Btw, the fundamental reason for the change is that x86 used to not ever 
touch any ROM resources _at_all_ by default, unless you used the "pci=rom" 
kernel command line switch.

But that got changed, and in an effort to make x86 more like all the other
architectures, it now uses the generic setup-bus stuff (which used to be
"generic, but not x86", since the BIOS tends to set up all PCI buses on
PC's) that probes all resources (including rom resources) to see how big
they are etc.

That meant that suddenly the ROM resources _did_ get sized up and written,
even if they didn't actually get enabled. So on an x86, 2.6.12 would never
touch the ROM resource at all, while for a while in 2.6.13-rc it would
write it with a disabled value by default.

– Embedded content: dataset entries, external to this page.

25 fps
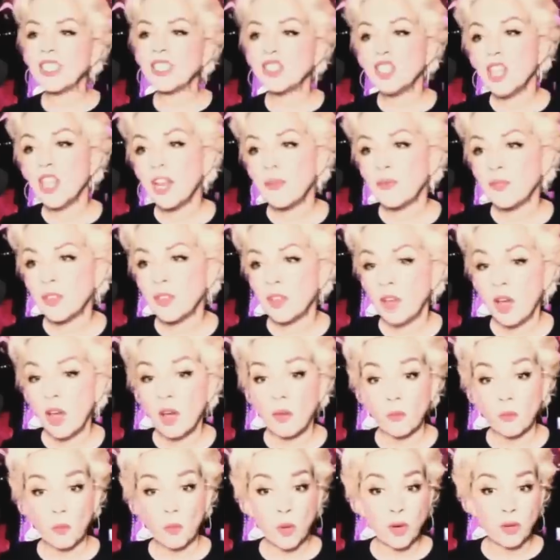Each and
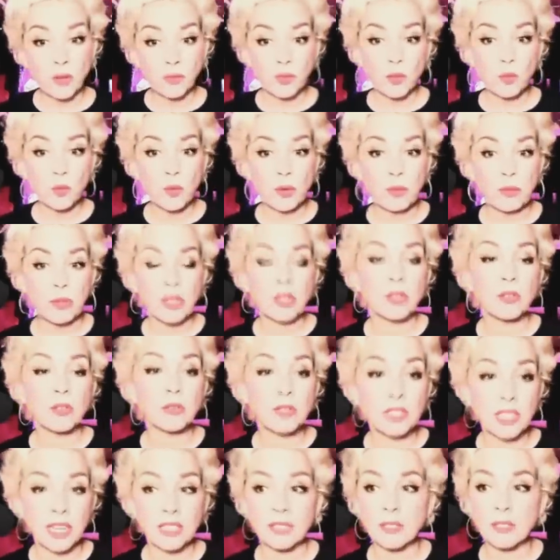every one of you women
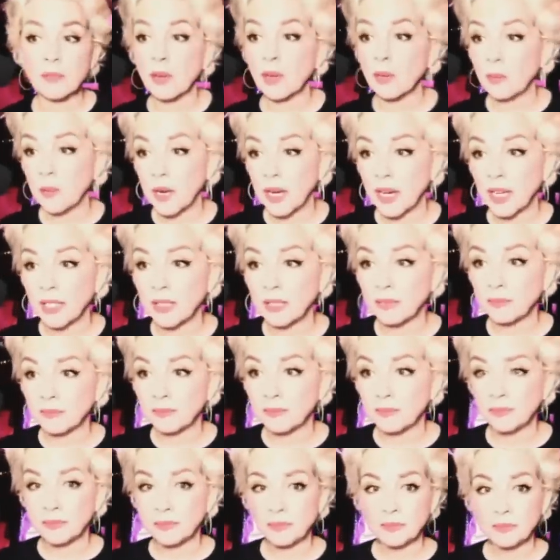who stand in my
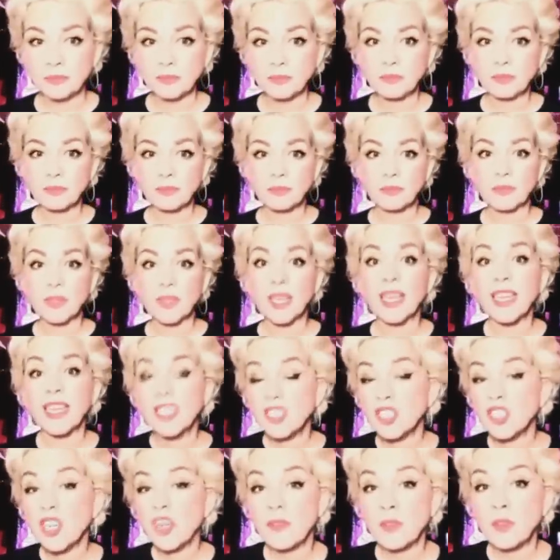way,
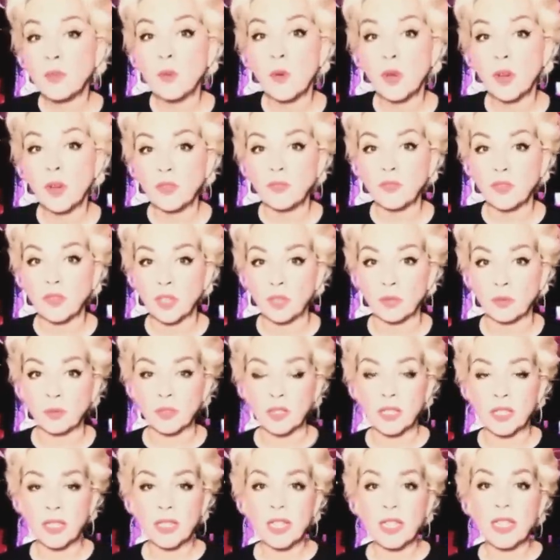each and every one of
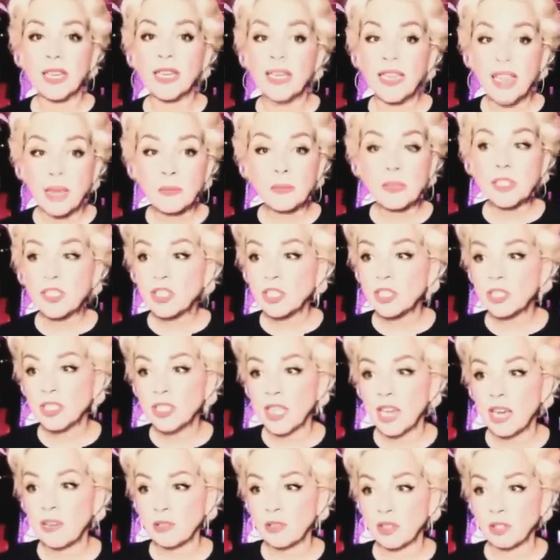you, let me
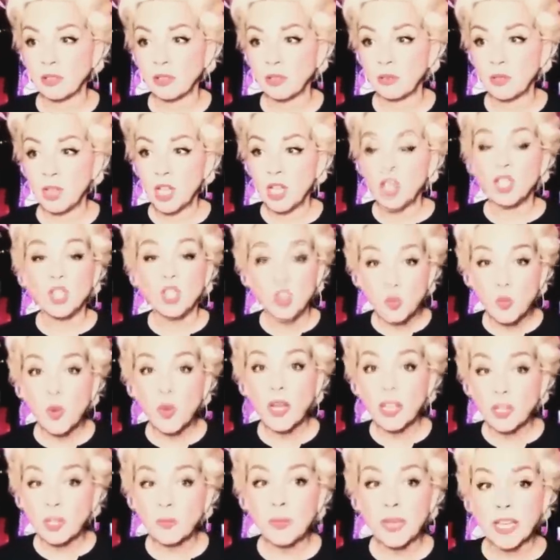just tell you, you
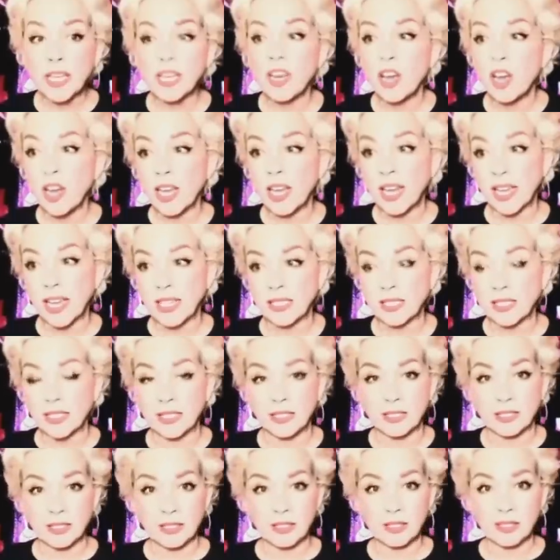will be
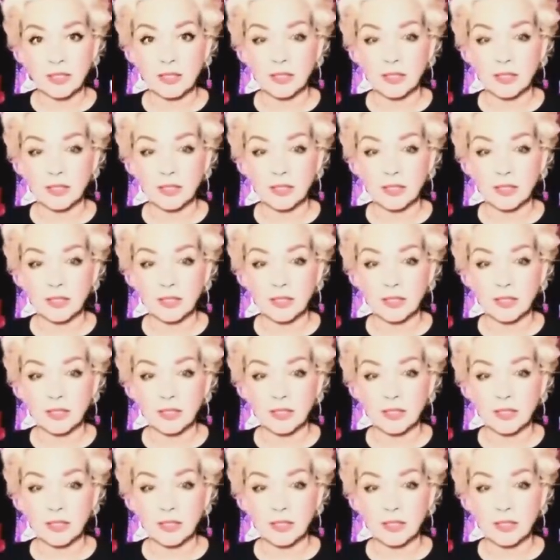annihilated.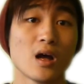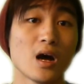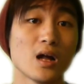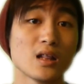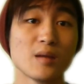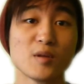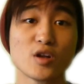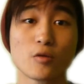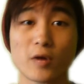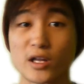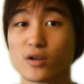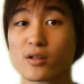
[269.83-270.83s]
Let me know
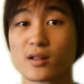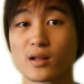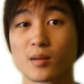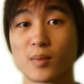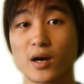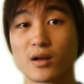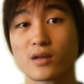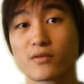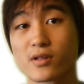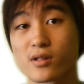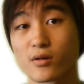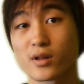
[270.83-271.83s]
what you think about
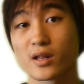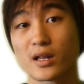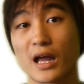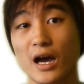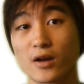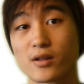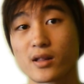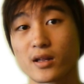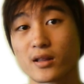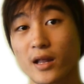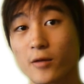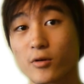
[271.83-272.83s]
Evosaurs and how you
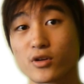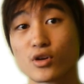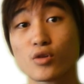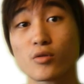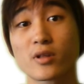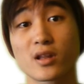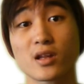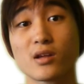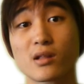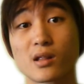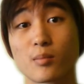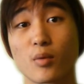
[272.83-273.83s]
think they would do with the new
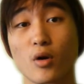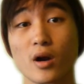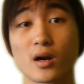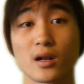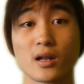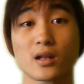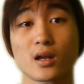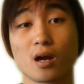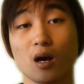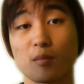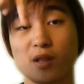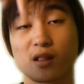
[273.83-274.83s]
support in the
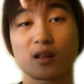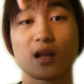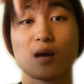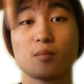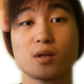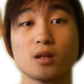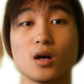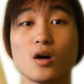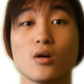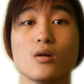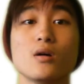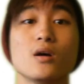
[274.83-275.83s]
comments down
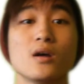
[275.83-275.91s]
below.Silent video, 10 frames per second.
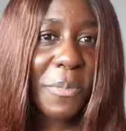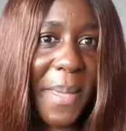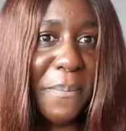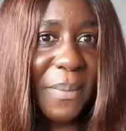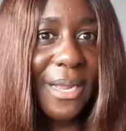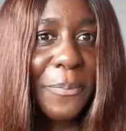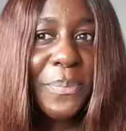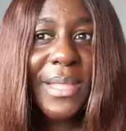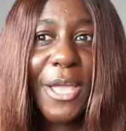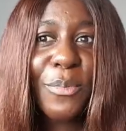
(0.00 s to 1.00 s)
Remember,
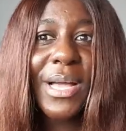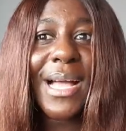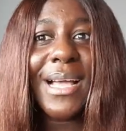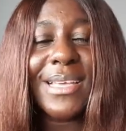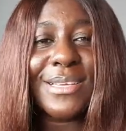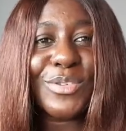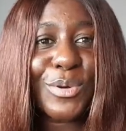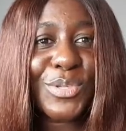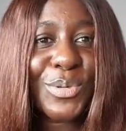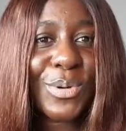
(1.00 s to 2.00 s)
Ebuka is
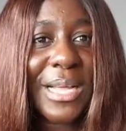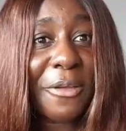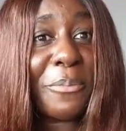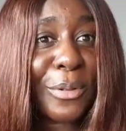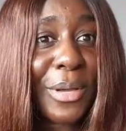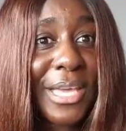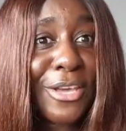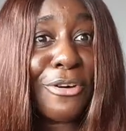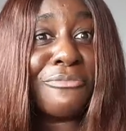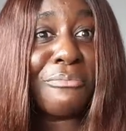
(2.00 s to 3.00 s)
also an
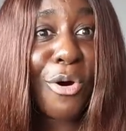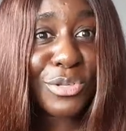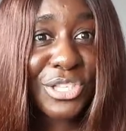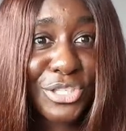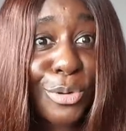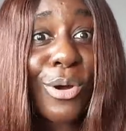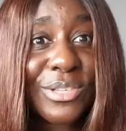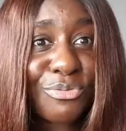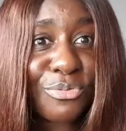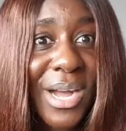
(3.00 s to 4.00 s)
employee of
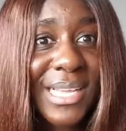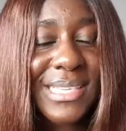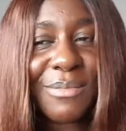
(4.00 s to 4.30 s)
MultiChoice, right?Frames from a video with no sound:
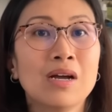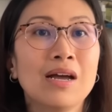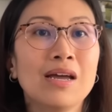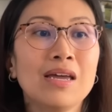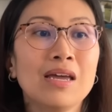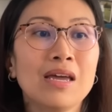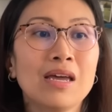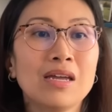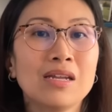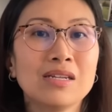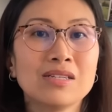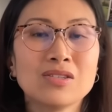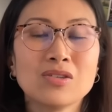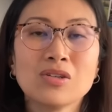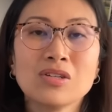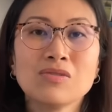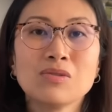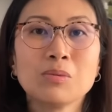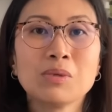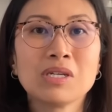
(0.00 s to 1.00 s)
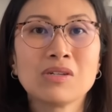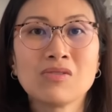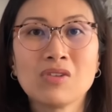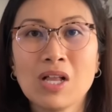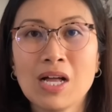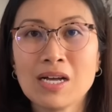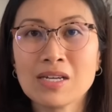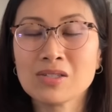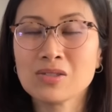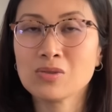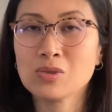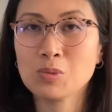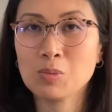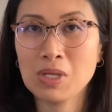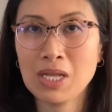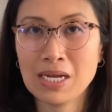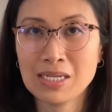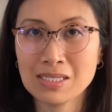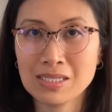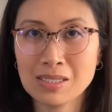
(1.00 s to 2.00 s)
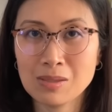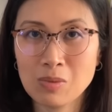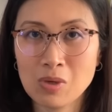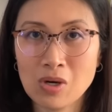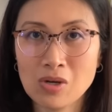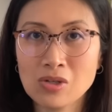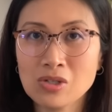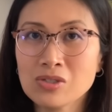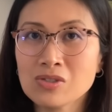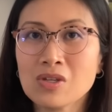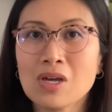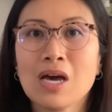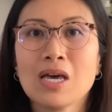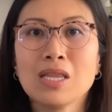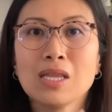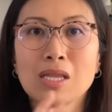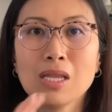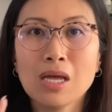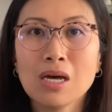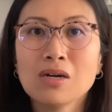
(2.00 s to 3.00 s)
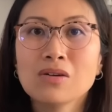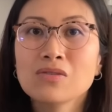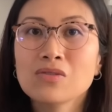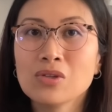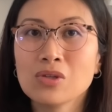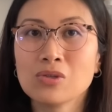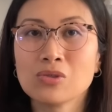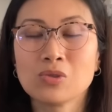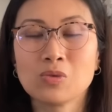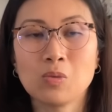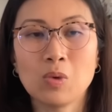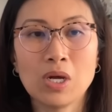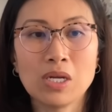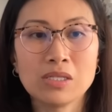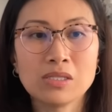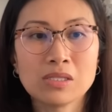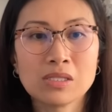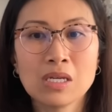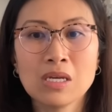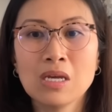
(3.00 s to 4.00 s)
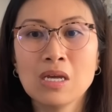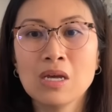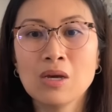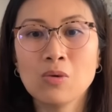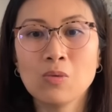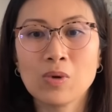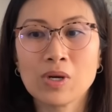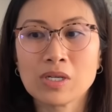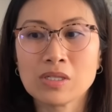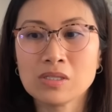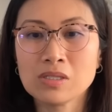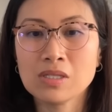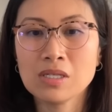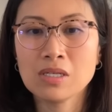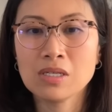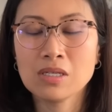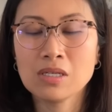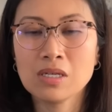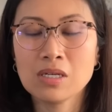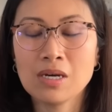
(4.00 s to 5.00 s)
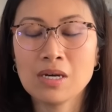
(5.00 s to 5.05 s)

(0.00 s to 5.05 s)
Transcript: And it's not even made of glass, those plastic bottles. I love those ones. Whereas like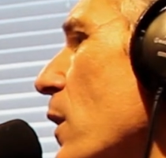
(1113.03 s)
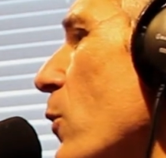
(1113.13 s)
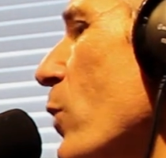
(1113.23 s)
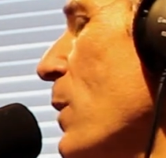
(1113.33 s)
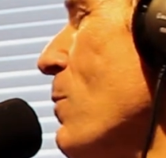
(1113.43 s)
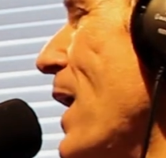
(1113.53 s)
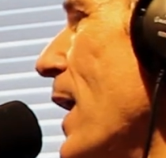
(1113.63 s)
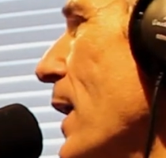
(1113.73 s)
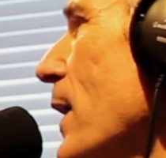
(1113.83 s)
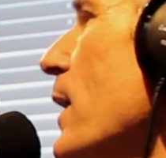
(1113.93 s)
we
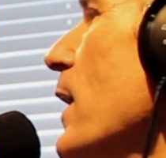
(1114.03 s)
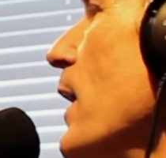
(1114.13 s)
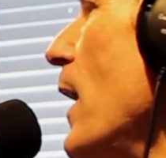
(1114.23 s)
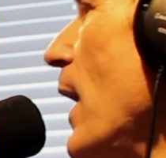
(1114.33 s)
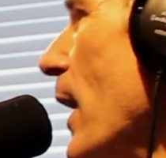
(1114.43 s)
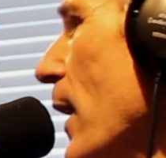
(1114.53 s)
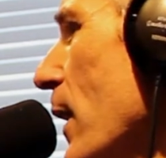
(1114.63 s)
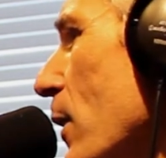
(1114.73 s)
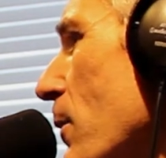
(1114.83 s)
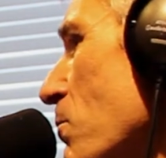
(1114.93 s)
made
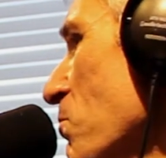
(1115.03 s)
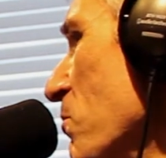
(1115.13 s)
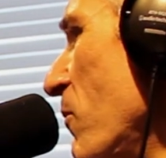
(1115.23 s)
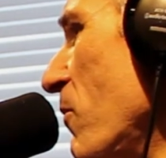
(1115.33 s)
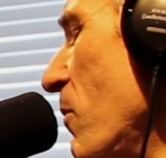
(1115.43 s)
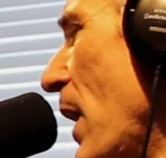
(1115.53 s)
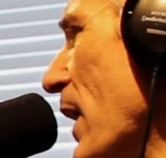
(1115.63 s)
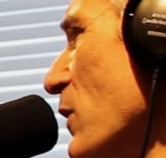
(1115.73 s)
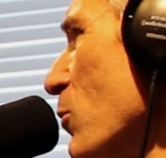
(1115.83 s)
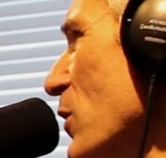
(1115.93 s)
I
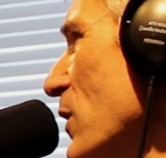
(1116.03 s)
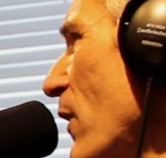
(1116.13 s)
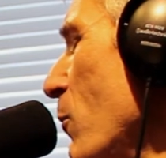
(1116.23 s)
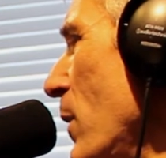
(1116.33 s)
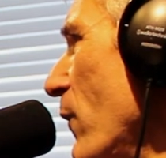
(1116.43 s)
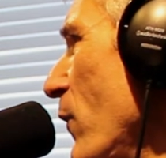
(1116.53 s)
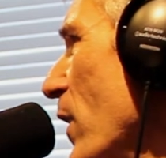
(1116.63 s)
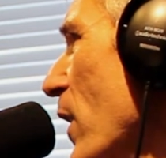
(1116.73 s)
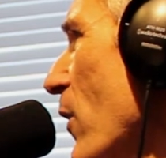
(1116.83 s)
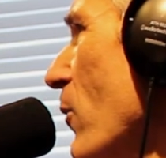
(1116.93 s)
guess it was 7-minute
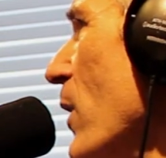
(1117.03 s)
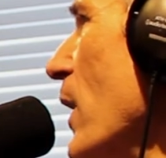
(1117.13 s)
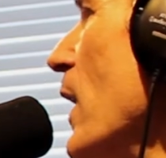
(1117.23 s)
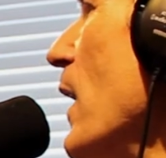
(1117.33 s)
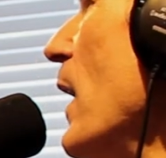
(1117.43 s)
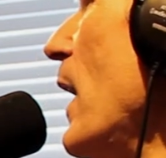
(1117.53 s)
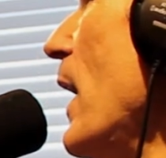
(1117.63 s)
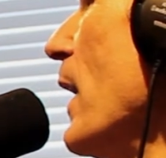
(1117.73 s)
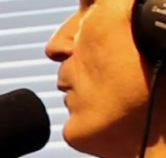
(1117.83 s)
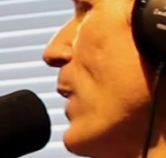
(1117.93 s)
video,
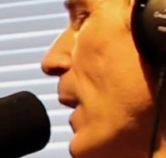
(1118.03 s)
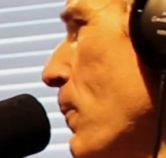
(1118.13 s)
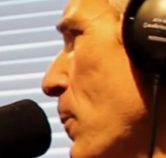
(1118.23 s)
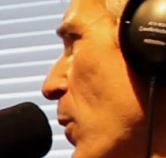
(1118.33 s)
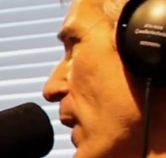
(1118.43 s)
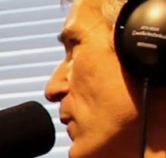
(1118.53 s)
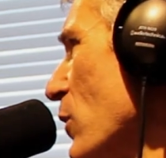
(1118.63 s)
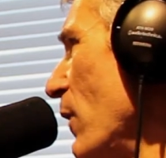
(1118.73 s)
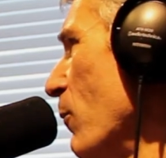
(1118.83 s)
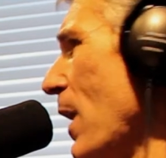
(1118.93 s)
and we had people like
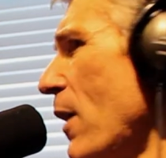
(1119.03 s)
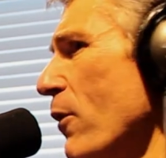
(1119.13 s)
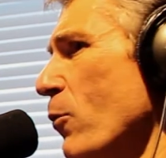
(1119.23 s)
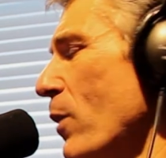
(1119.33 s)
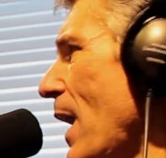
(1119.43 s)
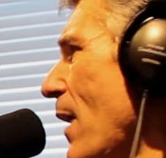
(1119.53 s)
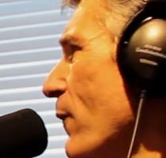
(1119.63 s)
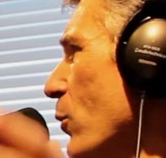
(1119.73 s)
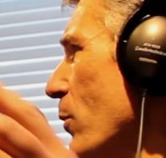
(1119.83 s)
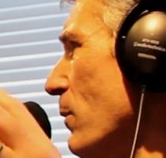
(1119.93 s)
Steve Blauner and what have
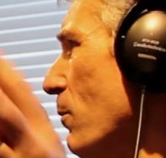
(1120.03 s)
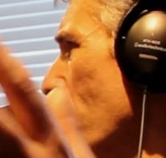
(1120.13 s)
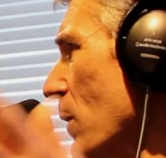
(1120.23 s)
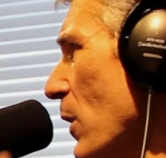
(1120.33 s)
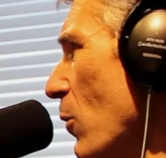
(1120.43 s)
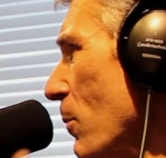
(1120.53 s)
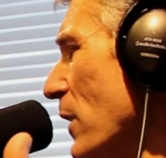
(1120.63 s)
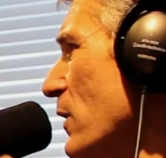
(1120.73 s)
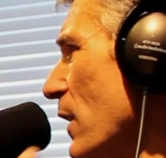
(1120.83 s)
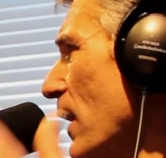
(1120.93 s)
you, and
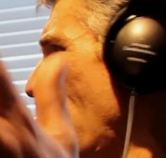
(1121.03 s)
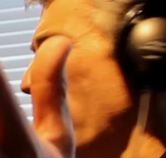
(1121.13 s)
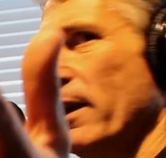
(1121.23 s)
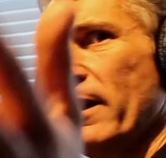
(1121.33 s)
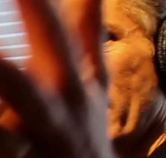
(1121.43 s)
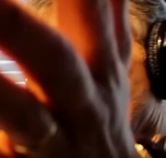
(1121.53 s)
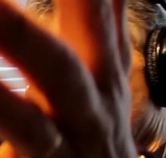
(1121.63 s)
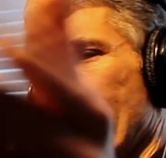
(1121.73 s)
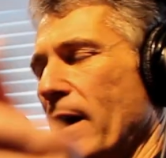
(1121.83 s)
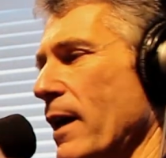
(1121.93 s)
mixed it, edited
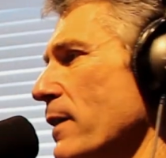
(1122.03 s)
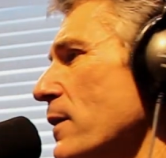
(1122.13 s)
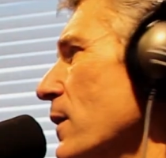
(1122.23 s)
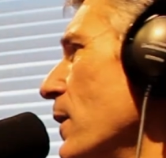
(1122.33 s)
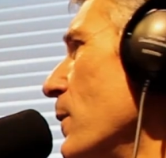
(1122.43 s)
it, and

And that's the thing that broke. 

So 2.6.13 is being "safe". It allocates the space for the ROM in the
resource tables, but it neither enables it nor does it write the
(disabled) address out to the device, since both of those actions have
been shown to break on PC's. And sadly (or happily, depends on your
viewpoint), PC's have a _much_ wider range of hardware, so they are the
ones we have to work around.

So yes, behaviour changed, but it changed exactly because not changing it 
leads to problems. So what you will find is that /sbin/lspci actually 
understands this situation:

	01:00.0 VGA compatible controller: ATI Technologies Inc Radeon Mobility M7 LW [Radeon Mobility 7500] (prog-if 00 [VGA])
		...
	        [virtual] Expansion ROM at 90220000 [disabled] [size=128K]
		...
	30: 00 00 00 00 58 00 00 00 00 00 00 00 0a 01 08 00

Notice how the hardware ROM base at 0x30 is set to "00 00 00 00", but 
because the resource allocation has been made and the resource shows up in 
/sys, lspci shows the disabled allocation correctly. That's really how any 
kernel user will need to understand it too: the allocation exists, but 
since it's not enabled, the hardware hasn't been told.